• Prompt:
Your answer should be the entries below, reproduced character for character.

[Stored data]
--------------------------------------------------

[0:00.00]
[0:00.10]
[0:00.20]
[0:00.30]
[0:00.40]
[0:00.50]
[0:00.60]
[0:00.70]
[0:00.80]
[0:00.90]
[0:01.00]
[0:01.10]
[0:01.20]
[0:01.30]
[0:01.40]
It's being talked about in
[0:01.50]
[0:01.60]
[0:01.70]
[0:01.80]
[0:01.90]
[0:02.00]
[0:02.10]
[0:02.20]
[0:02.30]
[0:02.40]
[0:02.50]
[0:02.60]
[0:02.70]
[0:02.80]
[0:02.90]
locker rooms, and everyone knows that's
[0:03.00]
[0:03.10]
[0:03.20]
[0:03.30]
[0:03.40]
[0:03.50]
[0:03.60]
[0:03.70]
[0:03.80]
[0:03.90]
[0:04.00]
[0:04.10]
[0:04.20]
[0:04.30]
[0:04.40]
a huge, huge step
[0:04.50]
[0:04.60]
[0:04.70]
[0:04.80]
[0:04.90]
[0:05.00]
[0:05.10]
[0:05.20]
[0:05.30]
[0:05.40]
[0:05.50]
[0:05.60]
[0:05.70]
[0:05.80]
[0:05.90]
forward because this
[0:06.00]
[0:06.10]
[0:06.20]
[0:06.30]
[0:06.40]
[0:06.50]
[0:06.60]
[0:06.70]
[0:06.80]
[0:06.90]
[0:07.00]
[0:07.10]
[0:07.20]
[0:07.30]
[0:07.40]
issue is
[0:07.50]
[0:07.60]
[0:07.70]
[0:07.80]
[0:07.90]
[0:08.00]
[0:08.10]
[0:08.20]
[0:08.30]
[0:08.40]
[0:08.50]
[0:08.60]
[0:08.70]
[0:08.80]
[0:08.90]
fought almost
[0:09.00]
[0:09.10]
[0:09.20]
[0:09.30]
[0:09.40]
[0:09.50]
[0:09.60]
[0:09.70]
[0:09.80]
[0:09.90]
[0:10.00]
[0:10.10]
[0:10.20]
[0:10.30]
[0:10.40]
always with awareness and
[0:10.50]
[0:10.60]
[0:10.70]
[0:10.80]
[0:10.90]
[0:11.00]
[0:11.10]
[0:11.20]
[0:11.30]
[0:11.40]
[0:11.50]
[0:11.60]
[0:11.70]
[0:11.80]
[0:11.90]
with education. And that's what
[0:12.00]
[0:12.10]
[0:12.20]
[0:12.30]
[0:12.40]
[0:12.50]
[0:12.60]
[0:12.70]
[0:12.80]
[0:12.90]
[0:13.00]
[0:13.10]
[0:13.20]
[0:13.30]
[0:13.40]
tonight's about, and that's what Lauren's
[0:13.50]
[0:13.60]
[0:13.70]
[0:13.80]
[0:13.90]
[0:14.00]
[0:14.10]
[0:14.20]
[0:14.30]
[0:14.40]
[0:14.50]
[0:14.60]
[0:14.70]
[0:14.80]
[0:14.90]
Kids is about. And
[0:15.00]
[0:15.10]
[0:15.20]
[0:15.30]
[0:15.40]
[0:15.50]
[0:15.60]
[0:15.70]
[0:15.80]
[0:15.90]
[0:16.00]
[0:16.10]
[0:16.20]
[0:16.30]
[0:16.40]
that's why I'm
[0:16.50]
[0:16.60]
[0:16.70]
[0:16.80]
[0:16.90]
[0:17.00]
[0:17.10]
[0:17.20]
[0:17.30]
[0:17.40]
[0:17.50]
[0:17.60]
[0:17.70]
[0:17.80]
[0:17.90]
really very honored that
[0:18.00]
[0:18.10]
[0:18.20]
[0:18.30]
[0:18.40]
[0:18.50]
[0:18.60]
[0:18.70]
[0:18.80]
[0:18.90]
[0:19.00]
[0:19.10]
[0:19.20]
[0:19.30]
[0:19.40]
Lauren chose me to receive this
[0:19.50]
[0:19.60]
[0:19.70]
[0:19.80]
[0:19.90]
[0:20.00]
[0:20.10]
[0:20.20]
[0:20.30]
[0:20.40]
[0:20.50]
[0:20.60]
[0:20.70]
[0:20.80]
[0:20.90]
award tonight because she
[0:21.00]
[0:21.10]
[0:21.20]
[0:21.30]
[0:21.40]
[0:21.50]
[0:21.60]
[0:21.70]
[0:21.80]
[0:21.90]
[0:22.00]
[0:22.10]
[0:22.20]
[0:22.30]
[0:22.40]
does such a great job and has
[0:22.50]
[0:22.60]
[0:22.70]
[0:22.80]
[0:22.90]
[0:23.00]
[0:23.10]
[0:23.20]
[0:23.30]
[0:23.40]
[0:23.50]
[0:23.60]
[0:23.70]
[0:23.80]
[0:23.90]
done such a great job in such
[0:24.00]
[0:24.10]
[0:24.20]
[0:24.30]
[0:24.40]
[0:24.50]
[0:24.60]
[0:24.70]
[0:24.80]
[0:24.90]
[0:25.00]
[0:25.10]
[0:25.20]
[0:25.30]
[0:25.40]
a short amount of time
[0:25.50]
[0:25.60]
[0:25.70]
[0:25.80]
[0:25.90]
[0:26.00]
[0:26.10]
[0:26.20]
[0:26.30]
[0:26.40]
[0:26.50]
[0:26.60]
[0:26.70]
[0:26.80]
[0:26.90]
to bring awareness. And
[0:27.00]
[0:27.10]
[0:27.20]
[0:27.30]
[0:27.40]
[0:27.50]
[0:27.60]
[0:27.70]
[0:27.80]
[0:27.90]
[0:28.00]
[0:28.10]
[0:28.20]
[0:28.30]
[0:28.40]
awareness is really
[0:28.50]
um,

--------------------------------------------------

• Your response:
[0:00.00]
[0:00.10]
[0:00.20]
[0:00.30]
[0:00.40]
[0:00.50]
[0:00.60]
[0:00.70]
[0:00.80]
[0:00.90]
[0:01.00]
[0:01.10]
[0:01.20]
[0:01.30]
[0:01.40]
It's being talked about in
[0:01.50]
[0:01.60]
[0:01.70]
[0:01.80]
[0:01.90]
[0:02.00]
[0:02.10]
[0:02.20]
[0:02.30]
[0:02.40]
[0:02.50]
[0:02.60]
[0:02.70]
[0:02.80]
[0:02.90]
locker rooms, and everyone knows that's
[0:03.00]
[0:03.10]
[0:03.20]
[0:03.30]
[0:03.40]
[0:03.50]
[0:03.60]
[0:03.70]
[0:03.80]
[0:03.90]
[0:04.00]
[0:04.10]
[0:04.20]
[0:04.30]
[0:04.40]
a huge, huge step
[0:04.50]
[0:04.60]
[0:04.70]
[0:04.80]
[0:04.90]
[0:05.00]
[0:05.10]
[0:05.20]
[0:05.30]
[0:05.40]
[0:05.50]
[0:05.60]
[0:05.70]
[0:05.80]
[0:05.90]
forward because this
[0:06.00]
[0:06.10]
[0:06.20]
[0:06.30]
[0:06.40]
[0:06.50]
[0:06.60]
[0:06.70]
[0:06.80]
[0:06.90]
[0:07.00]
[0:07.10]
[0:07.20]
[0:07.30]
[0:07.40]
issue is
[0:07.50]
[0:07.60]
[0:07.70]
[0:07.80]
[0:07.90]
[0:08.00]
[0:08.10]
[0:08.20]
[0:08.30]
[0:08.40]
[0:08.50]
[0:08.60]
[0:08.70]
[0:08.80]
[0:08.90]
fought almost
[0:09.00]
[0:09.10]
[0:09.20]
[0:09.30]
[0:09.40]
[0:09.50]
[0:09.60]
[0:09.70]
[0:09.80]
[0:09.90]
[0:10.00]
[0:10.10]
[0:10.20]
[0:10.30]
[0:10.40]
always with awareness and
[0:10.50]
[0:10.60]
[0:10.70]
[0:10.80]
[0:10.90]
[0:11.00]
[0:11.10]
[0:11.20]
[0:11.30]
[0:11.40]
[0:11.50]
[0:11.60]
[0:11.70]
[0:11.80]
[0:11.90]
with education. And that's what
[0:12.00]
[0:12.10]
[0:12.20]
[0:12.30]
[0:12.40]
[0:12.50]
[0:12.60]
[0:12.70]
[0:12.80]
[0:12.90]
[0:13.00]
[0:13.10]
[0:13.20]
[0:13.30]
[0:13.40]
tonight's about, and that's what Lauren's
[0:13.50]
[0:13.60]
[0:13.70]
[0:13.80]
[0:13.90]
[0:14.00]
[0:14.10]
[0:14.20]
[0:14.30]
[0:14.40]
[0:14.50]
[0:14.60]
[0:14.70]
[0:14.80]
[0:14.90]
Kids is about. And
[0:15.00]
[0:15.10]
[0:15.20]
[0:15.30]
[0:15.40]
[0:15.50]
[0:15.60]
[0:15.70]
[0:15.80]
[0:15.90]
[0:16.00]
[0:16.10]
[0:16.20]
[0:16.30]
[0:16.40]
that's why I'm
[0:16.50]
[0:16.60]
[0:16.70]
[0:16.80]
[0:16.90]
[0:17.00]
[0:17.10]
[0:17.20]
[0:17.30]
[0:17.40]
[0:17.50]
[0:17.60]
[0:17.70]
[0:17.80]
[0:17.90]
really very honored that
[0:18.00]
[0:18.10]
[0:18.20]
[0:18.30]
[0:18.40]
[0:18.50]
[0:18.60]
[0:18.70]
[0:18.80]
[0:18.90]
[0:19.00]
[0:19.10]
[0:19.20]
[0:19.30]
[0:19.40]
Lauren chose me to receive this
[0:19.50]
[0:19.60]
[0:19.70]
[0:19.80]
[0:19.90]
[0:20.00]
[0:20.10]
[0:20.20]
[0:20.30]
[0:20.40]
[0:20.50]
[0:20.60]
[0:20.70]
[0:20.80]
[0:20.90]
award tonight because she
[0:21.00]
[0:21.10]
[0:21.20]
[0:21.30]
[0:21.40]
[0:21.50]
[0:21.60]
[0:21.70]
[0:21.80]
[0:21.90]
[0:22.00]
[0:22.10]
[0:22.20]
[0:22.30]
[0:22.40]
does such a great job and has
[0:22.50]
[0:22.60]
[0:22.70]
[0:22.80]
[0:22.90]
[0:23.00]
[0:23.10]
[0:23.20]
[0:23.30]
[0:23.40]
[0:23.50]
[0:23.60]
[0:23.70]
[0:23.80]
[0:23.90]
done such a great job in such
[0:24.00]
[0:24.10]
[0:24.20]
[0:24.30]
[0:24.40]
[0:24.50]
[0:24.60]
[0:24.70]
[0:24.80]
[0:24.90]
[0:25.00]
[0:25.10]
[0:25.20]
[0:25.30]
[0:25.40]
a short amount of time
[0:25.50]
[0:25.60]
[0:25.70]
[0:25.80]
[0:25.90]
[0:26.00]
[0:26.10]
[0:26.20]
[0:26.30]
[0:26.40]
[0:26.50]
[0:26.60]
[0:26.70]
[0:26.80]
[0:26.90]
to bring awareness. And
[0:27.00]
[0:27.10]
[0:27.20]
[0:27.30]
[0:27.40]
[0:27.50]
[0:27.60]
[0:27.70]
[0:27.80]
[0:27.90]
[0:28.00]
[0:28.10]
[0:28.20]
[0:28.30]
[0:28.40]
awareness is really
[0:28.50]
um,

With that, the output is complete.